Published: Mar 09, 2010 11:06 PM
Modified: Mar 10, 2010 02:51 PM
CARY - It was an evening Charlie Chiklis would have loved: The air full of songs from his big band, the dance floor a blur with the swinging, waltzing and fox-trotting dancers.
More than 300 friends, family and music lovers filled a basketball court at the Herbert C. Young Community Center on Friday to honor Chiklis, the musician, scientist and Cary neighbor who died in August after a 20-year battle with cancer. He was 75.

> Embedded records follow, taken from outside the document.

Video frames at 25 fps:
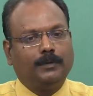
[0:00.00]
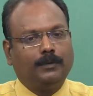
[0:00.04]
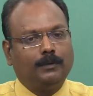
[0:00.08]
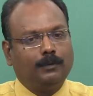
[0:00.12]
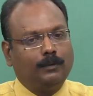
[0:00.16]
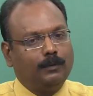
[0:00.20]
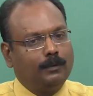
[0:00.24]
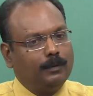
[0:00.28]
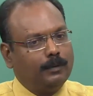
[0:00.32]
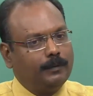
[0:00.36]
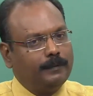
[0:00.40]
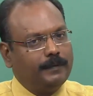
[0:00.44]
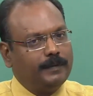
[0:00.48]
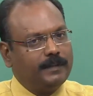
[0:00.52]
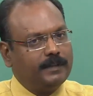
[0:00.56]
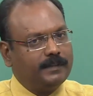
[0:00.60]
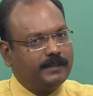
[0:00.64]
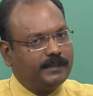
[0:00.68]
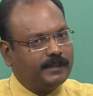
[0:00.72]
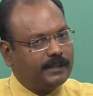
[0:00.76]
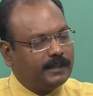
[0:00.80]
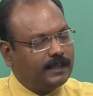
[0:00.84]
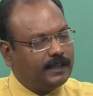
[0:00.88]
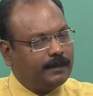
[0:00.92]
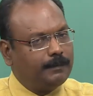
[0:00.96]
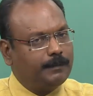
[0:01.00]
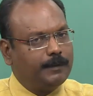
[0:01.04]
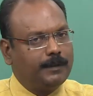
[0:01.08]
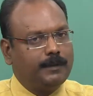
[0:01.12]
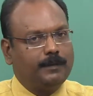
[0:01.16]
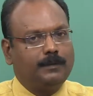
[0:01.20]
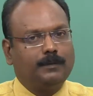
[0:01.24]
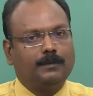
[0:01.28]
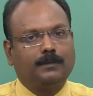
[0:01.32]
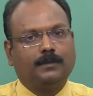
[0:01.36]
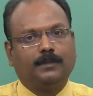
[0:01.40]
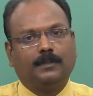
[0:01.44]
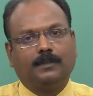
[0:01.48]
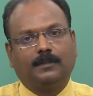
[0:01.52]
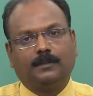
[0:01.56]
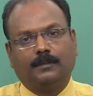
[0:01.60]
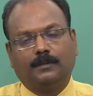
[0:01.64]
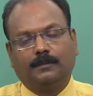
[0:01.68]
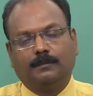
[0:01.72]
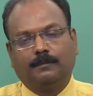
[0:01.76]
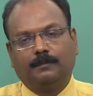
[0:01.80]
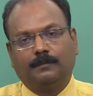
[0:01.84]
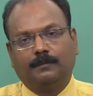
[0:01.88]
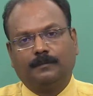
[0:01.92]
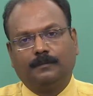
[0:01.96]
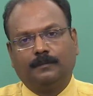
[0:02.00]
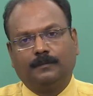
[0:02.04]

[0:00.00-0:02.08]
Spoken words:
you go with the same enthusiasm,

"Whether you like to listen or dance, he wanted you to have fun, and that's what we're going to do tonight," said Terry Blalock, who made good on a promise to keep the band going.
"We are still the Moonlighters, and we will always be the Moonlighters," he said, leading the band on saxophone into the opening tune.
Bill and Joan Moore of Apex wasted no time hitting the dance floor at the center of Kay Yow Court.
The Moores were here the last time the Moonlighters played, about a year and a half ago, when Chiklis was front and center.
"Tonight has that same energy," Bill Moore said, "even though we're mostly old-timers out here."
Chiklis was truly in his element on stage, said his daughter, Cynthia Matson, who thanked the crowd, the band, and the town of Cary for making the evening a success.
Matson described her father as "a brilliant scientist, a loving father and husband and a wonderful musician."
Chiklis moved to North Carolina from Massachusetts with his wife in 1989, following a 23-year career as a chemist with Polaroid.
He holds more than a dozen patents for materials he developed with Polaroid and NASA, where he contributed to designing space suits and heat shields for the Apollo mission in 1969.
Not long after moving to North Carolina, Chiklis started the Moonlighters, a popular swing band throughout the Triangle.
On Friday night, his former band mates picked up the tune where Chiklis left off.
Following the intermission, Meredith Matson, 10, gathered a half-dozen of her drama classmates from Oak Grove Elementary at the foot of the stage.
They sang a couple of jazz tunes to honor her grandfather.
"What can I say, this night means everything to me," said Joan Chiklis, his wife of 53 years. "He was a wonderful, wonderful person."